For some work, I deliberately apply grease (by rubbing the copper on my forehead). When liquids are poured on this they then take up interesting pooling patterns - good if you look for an abstract effect.
Thank you
I've just tried degreasing in the kiln and using a thinner/ watered down liquid enamel and leaving it in the kiln for less time and eureka! it worked :-). More practice needed but at least there's progress.Thank you so much for your help.
Thank you also for the link.
Thank you Ingrid; I needed advice on sgrafitto as when I've tried its crumbled a bit at the edges of my lines; I'll try it again before its fully dry. I'll also ask my boss at work for a little pumice and I'll give that a go after heating the copper for a bit.
Hello
I am really new to enameling; I've been on a course where everything worked fine but now that I'm trying to enamel at home with my own kiln everything is going wrong - I can't yet fuse a simple layer successfully! I have been trying for a few months and am just wasting materials.

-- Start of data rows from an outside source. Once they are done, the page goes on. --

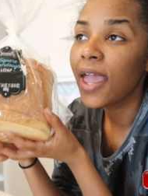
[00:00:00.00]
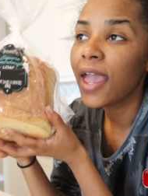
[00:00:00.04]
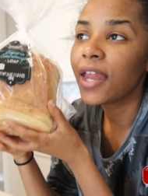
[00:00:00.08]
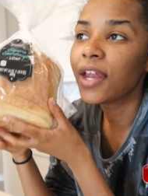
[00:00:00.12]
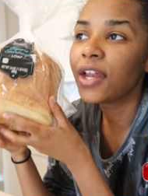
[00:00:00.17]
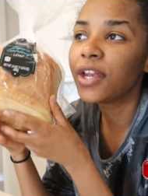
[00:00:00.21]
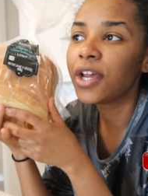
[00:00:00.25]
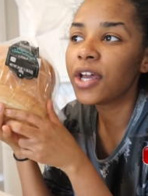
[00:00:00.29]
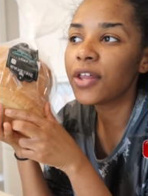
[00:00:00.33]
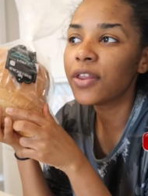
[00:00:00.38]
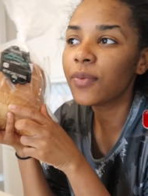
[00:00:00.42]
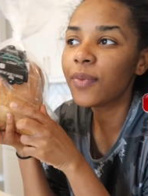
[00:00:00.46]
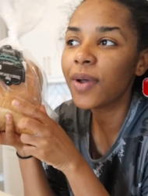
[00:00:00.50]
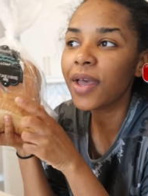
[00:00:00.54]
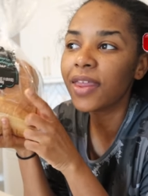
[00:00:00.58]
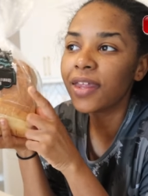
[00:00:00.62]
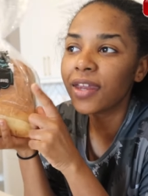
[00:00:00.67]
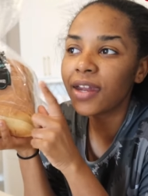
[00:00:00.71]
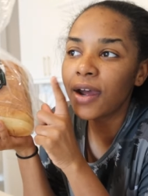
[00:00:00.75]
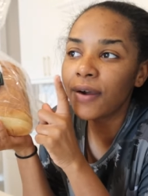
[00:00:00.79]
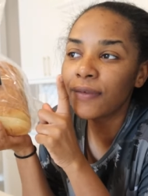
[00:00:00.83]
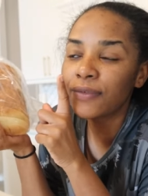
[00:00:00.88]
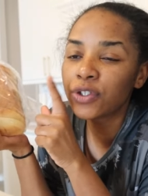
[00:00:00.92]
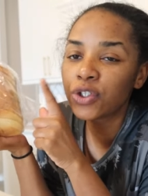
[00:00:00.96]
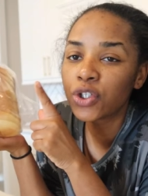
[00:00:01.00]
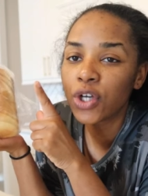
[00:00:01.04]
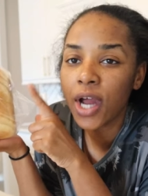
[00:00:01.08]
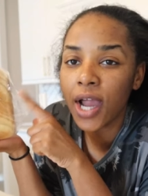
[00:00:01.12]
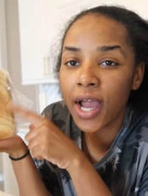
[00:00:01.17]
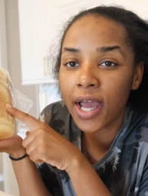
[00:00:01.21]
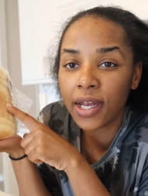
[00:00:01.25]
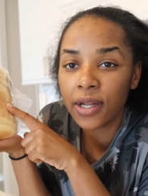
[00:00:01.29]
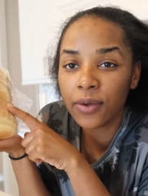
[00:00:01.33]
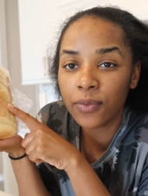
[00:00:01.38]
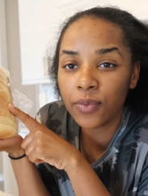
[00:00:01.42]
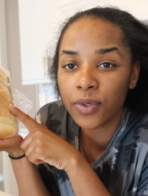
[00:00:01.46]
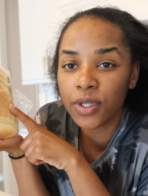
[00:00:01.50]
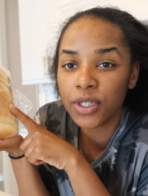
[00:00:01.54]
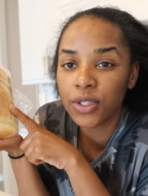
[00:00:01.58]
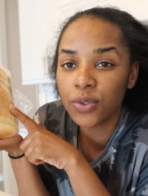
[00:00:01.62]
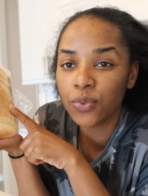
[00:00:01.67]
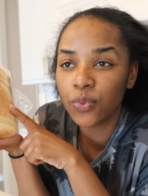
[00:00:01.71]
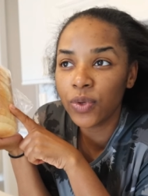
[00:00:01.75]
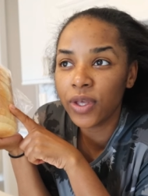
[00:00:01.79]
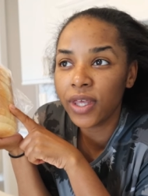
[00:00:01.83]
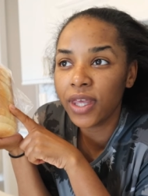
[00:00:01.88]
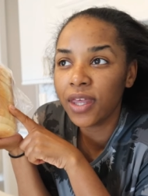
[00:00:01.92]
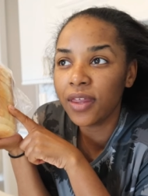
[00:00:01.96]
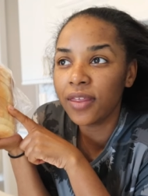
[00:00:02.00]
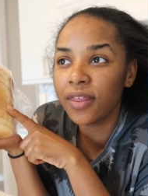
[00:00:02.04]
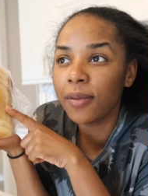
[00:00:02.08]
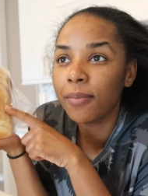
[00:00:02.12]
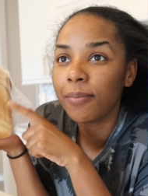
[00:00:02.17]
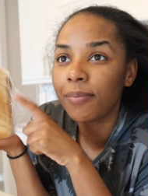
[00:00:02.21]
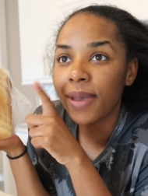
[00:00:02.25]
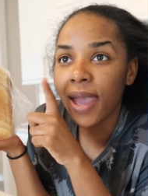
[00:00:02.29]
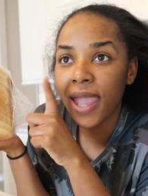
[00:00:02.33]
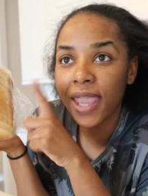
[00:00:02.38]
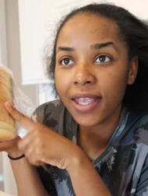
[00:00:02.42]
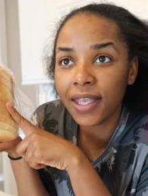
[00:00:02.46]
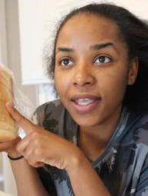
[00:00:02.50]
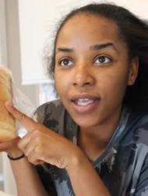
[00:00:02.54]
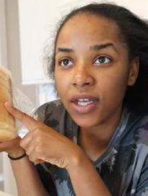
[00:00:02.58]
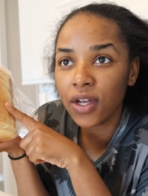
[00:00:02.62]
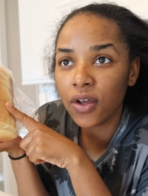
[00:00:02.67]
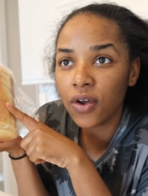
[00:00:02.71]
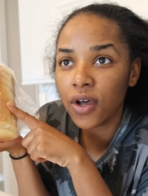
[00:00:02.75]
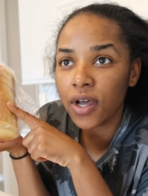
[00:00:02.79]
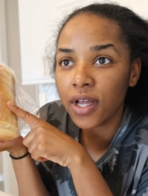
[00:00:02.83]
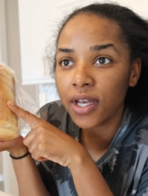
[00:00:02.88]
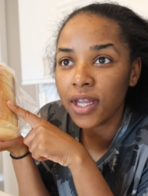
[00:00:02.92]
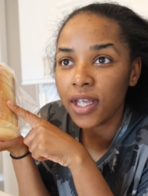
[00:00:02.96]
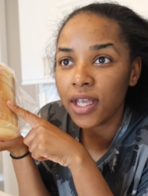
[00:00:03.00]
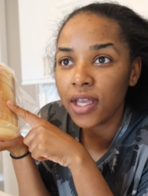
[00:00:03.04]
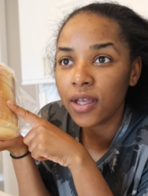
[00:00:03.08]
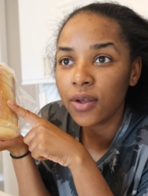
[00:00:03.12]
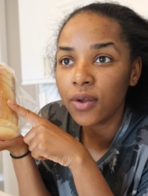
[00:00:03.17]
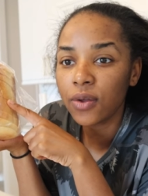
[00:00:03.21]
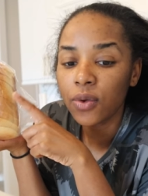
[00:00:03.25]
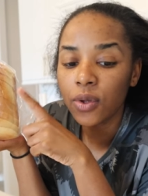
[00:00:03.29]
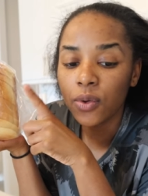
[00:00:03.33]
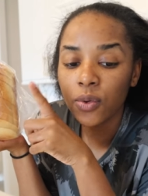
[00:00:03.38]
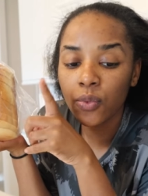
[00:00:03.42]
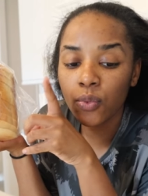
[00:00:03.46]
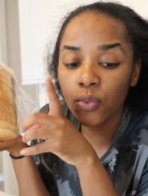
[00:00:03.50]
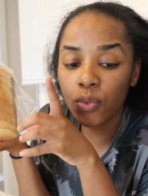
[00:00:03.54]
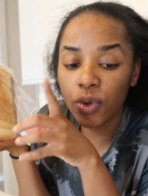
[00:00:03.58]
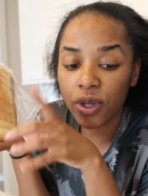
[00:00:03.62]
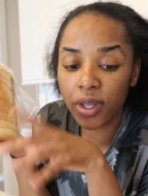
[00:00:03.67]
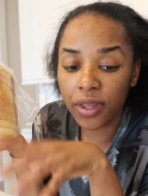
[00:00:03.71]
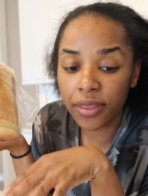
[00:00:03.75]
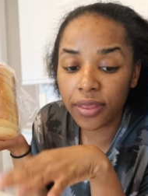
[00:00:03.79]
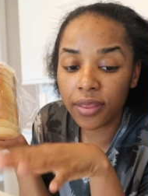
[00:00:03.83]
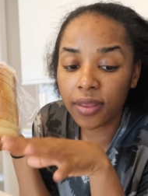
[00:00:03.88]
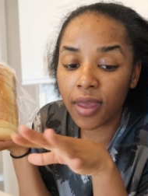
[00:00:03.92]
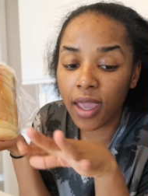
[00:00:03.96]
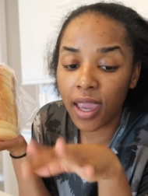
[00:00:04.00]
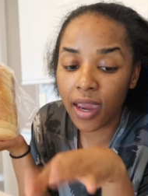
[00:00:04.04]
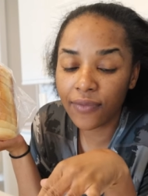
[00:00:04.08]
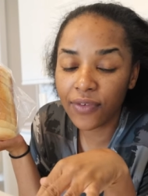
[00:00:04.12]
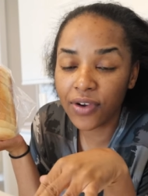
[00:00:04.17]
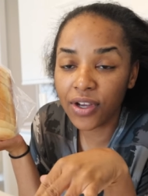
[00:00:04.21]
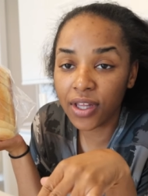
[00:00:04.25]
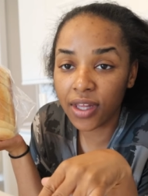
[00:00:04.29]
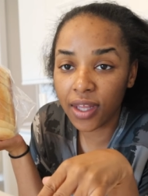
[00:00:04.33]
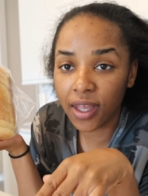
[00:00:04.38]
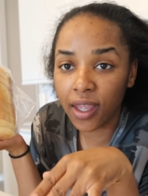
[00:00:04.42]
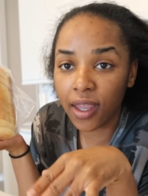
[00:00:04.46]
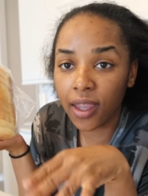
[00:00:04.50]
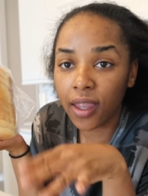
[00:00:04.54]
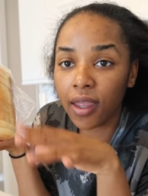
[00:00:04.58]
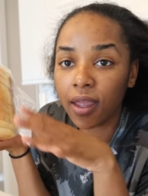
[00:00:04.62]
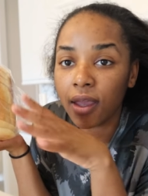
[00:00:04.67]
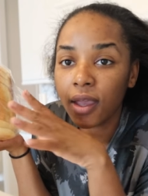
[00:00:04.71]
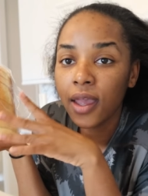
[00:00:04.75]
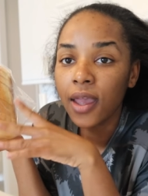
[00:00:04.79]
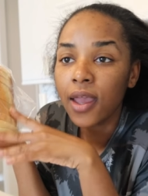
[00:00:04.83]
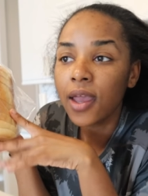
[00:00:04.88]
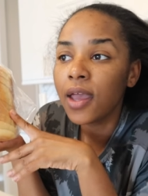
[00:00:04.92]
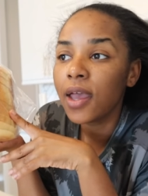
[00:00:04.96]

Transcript: And another way that I've tried it was with bacon on it, with everything.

At the moment I'm trying to just coat a piece of copper with white liquid enamel. The copper has come from a website dedicated to enameling products so I think it is suitable. I have tried cleaning the copper by either rubbing with a household cream cleaner, or a bit of ground enamel or wet and dry paper; I've not noticed any difference between these methods. So, I clean my copper and then shake my liquid enamel to mix, it comes ready mixed so I think it is the right consistency and it coats the copper well, I can see a little pink showing through at the edges. I then let it dry on top of the kiln, I have tested this by scratching away a bit and it does appear to be dry. I then fire it in a kiln that has been heating up for nearly an hour but which I've turned down, the stilt I rest the copper on turns a cherry red; if I heat up any more the enamel burns away.
So, my problems, if I heat briefly I get a matte finish which hasn't fully fired (I don't know if a matte finish is what you get from liquid enamel, it would be good if it was but I'm not sure), if I go for longer I get bits of enamel lifting off, or I get a wrinkled glossy surface and the copper starts to show through. If I put less enamel on I don't get the enamel lifting off but it burns out; I did have some success with doing three thin layers but I still got a wrinkled surface on my final firing; I have tried grinding this back and re-firing but the result was still uneven on the surface and the colour was patchy. I have seen examples in books where the enamel is scratched through to the copper for effect before firing so I do not think I should need to build up layers to stop the copper showing through.
I think I'm making basic beginner's mistakes; any advice would be much appreciated as I don't know what to try next.